Pictures aside, write out the data exactly as it reads.
===== Material provided =====
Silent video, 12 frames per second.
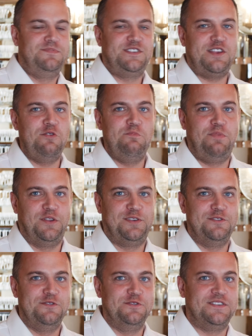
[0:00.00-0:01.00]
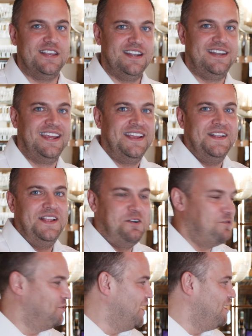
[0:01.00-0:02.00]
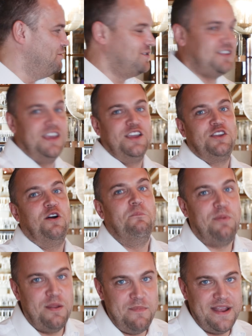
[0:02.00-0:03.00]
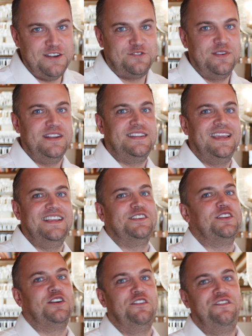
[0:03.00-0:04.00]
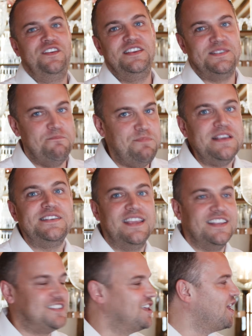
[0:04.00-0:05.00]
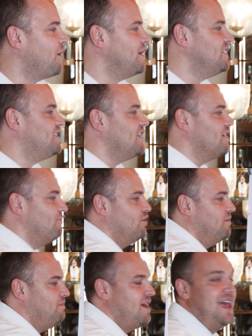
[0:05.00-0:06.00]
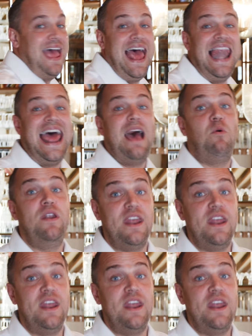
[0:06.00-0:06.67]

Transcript: soap bottles and all those complimentary teas and coffees and biscuits that go into your room, allow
=====
▶ Task solution:
Silent video, 12 frames per second.
[0:00.00-0:01.00]
[0:01.00-0:02.00]
[0:02.00-0:03.00]
[0:03.00-0:04.00]
[0:04.00-0:05.00]
[0:05.00-0:06.00]
[0:06.00-0:06.67]

Transcript: soap bottles and all those complimentary teas and coffees and biscuits that go into your room, allow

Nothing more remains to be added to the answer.